Investors who put money into Pleterski’s ventures are directly affected, with many losing large sums and only a small portion recovered so far. The accused, victims, and their families face legal, financial, and emotional fallout from the violent episode. More broadly, ordinary crypto holders, exchanges, and industry professionals feel the impact as trust and safety concerns spread through the community.
Why does this matter?
This matters because violent incidents and high‑profile fraud shake investor confidence and make people more cautious about committing funds to crypto projects. Reduced trust can lead to short‑term selling and price volatility, especially for smaller tokens or platforms tied to questionable practices. It also increases the likelihood of tougher regulation and enforcement, which could raise compliance costs for businesses but ultimately make the market safer and more stable over time.
Crypto markets rallied this morning: total market cap rose 2.3% to about $3.98 trillion and 95 of the top 100 coins are in the green. Bitcoin ticked up roughly 0.8% to $112,676 while Ethereum jumped about 3.9% to $4,159, with trading volume near $246 billion. The move followed Fed Chair Powell’s comments that QT could end soon and came alongside renewed inflows into US BTC and ETH spot ETFs.
Who does this affect?
Traders and investors feel it first, since options positioning shows players are still positioned for upside and ETFs are attracting fresh capital. Large exchanges and retail users are also involved after reports some exchanges blocked small orders during volatility, prompting compensation claims and renewed talks about regulation.

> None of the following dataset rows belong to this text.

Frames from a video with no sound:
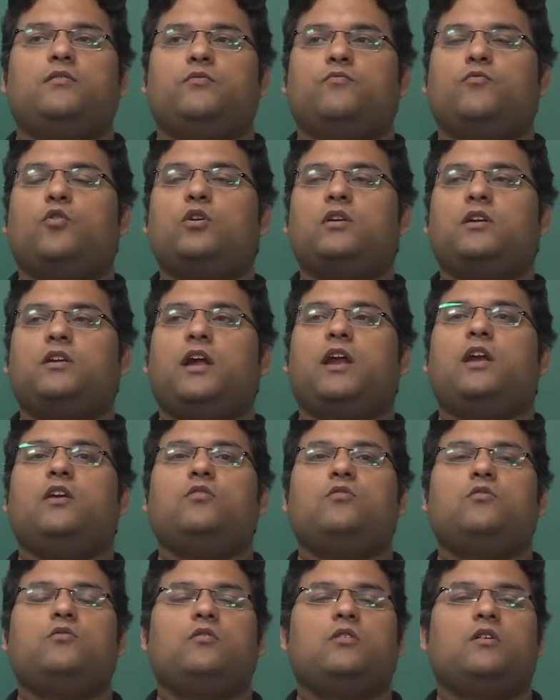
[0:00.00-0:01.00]
would tend
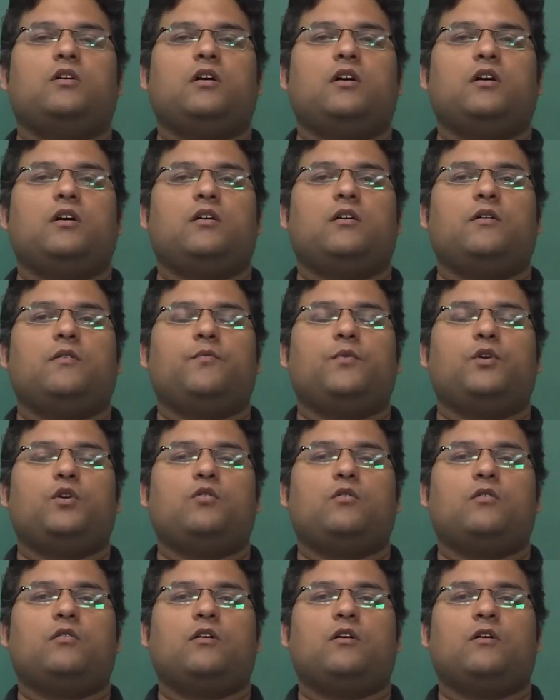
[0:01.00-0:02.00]

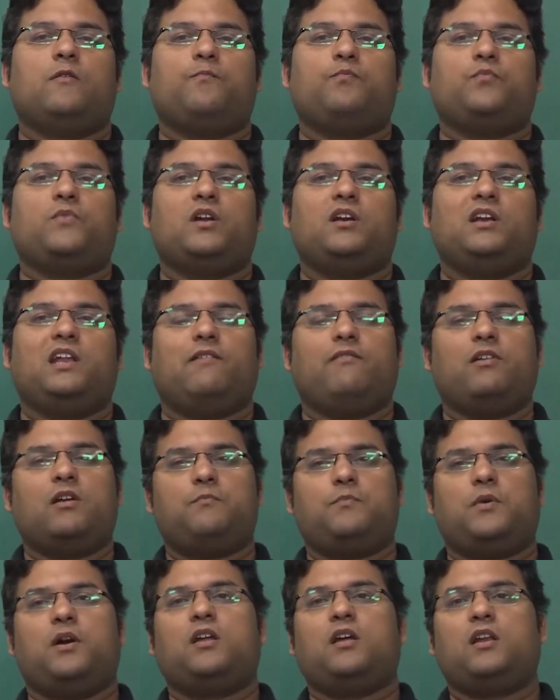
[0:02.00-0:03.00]
to
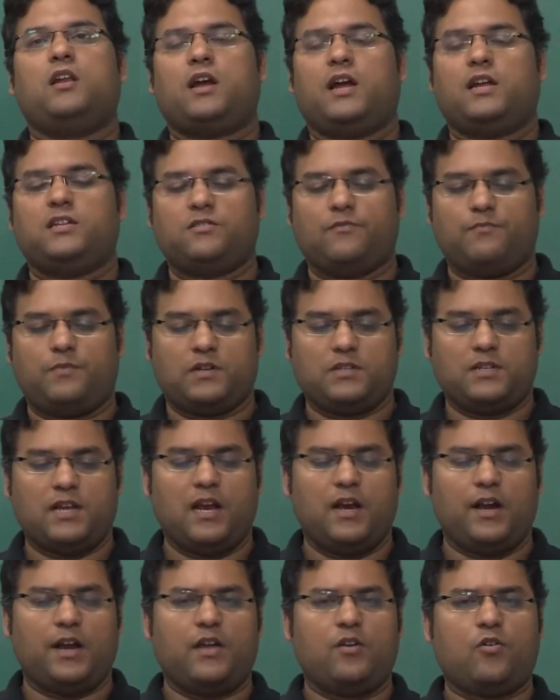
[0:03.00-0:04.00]
develop particular kinds of
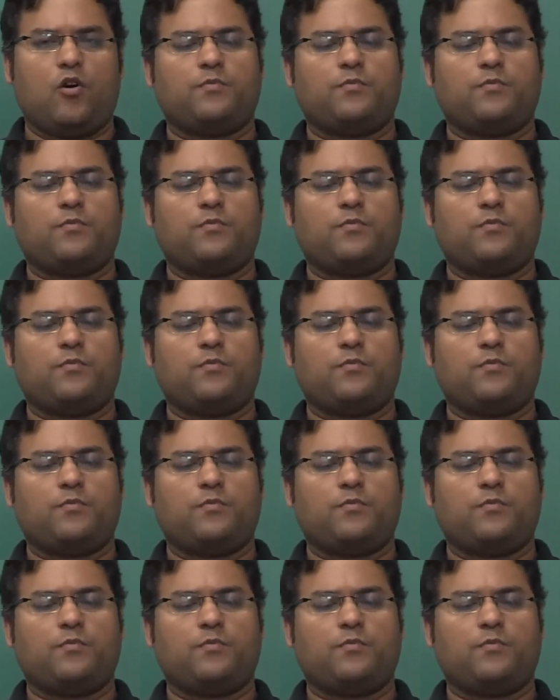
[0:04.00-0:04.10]
personality,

Asset managers and ETF providers benefit from inflows, while short-term traders face both squeeze risk and opportunity as sentiment swings.
Why does this matter?
This matters because ETF inflows and the prospect of an end to QT can boost liquidity and push prices toward near-term targets like $114k–$120k for BTC and $4,200–$4,500 for ETH. At the same time, exchange interruptions and a drop in the fear-and-greed index to the “fear” zone mean volatility could spike, creating both buying windows and downside risk. Overall, growing institutional flows plus macro policy signals and exchange stability will be the main drivers of market action in the coming weeks.

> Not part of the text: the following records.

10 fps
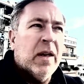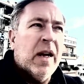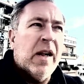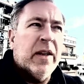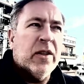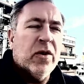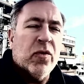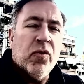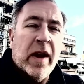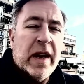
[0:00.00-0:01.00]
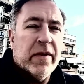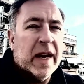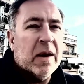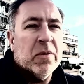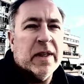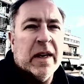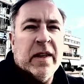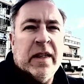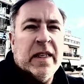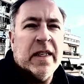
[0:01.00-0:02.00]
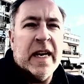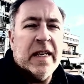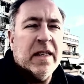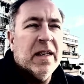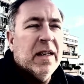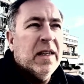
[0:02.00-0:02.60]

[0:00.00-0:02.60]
There's an array of cameras out there these days.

Taiwanese fintech OwlTing got approval to list directly on Nasdaq and will begin trading as OWLS on October 16. The company chose a direct listing to avoid issuing new shares and prevent dilution of existing owners. This marks a notable milestone for Taiwan’s stablecoin and blockchain payments industry.
Who does this affect?
This affects OwlTing’s founders, employees, current shareholders and enterprise customers using OwlPay for stablecoin and fiat settlements. It also sends a signal to other Asian Web3 startups and investors that U.S. markets are accessible to blockchain-native firms. Banks, payment processors and remittance firms watching stablecoin adoption may feel competitive and strategic pressure to adapt.
Why does this matter?
The listing shows growing investor appetite for blockchain-based payment infrastructure and could unlock more capital for similar firms. It sets a precedent for Asian Web3 companies to access U.S. markets via direct listings without dilution, which could change fundraising strategies across the region. Broader adoption of stablecoin settlements could speed up cross-border transfers and push legacy players to integrate crypto rails faster, reshaping parts of the payments market.